====== Records for this task ======
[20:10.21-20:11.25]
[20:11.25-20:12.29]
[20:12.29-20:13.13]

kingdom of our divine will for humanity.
======
====== Records for this task ======
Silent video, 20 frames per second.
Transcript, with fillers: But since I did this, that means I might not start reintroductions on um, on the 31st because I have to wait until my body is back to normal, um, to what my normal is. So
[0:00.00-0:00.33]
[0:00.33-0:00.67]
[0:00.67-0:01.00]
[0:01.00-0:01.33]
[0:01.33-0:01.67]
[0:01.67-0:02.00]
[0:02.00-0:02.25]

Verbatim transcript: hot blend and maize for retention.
======
====== Records for this task ======
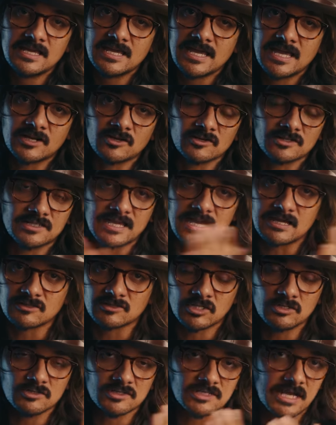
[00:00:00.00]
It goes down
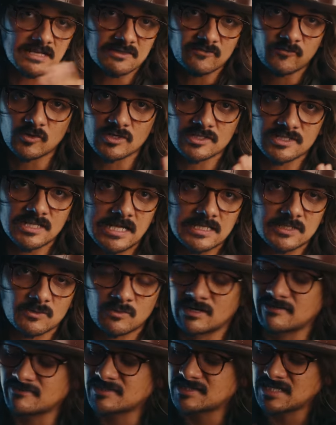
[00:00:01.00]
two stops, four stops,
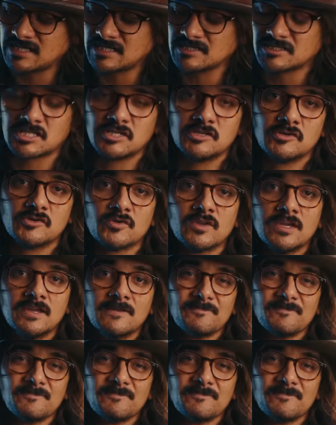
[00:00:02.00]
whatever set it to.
======
▶ _Exercise_
From the data above, output exactly the lines between the one containing "[0:01.00-0:01.33]" and the one containing "Verbatim transcript: hot", counting both of them.

▶ _Answer for this exercise_
[0:01.00-0:01.33]
[0:01.33-0:01.67]
[0:01.67-0:02.00]
[0:02.00-0:02.25]

Verbatim transcript: hot blend and maize for retention.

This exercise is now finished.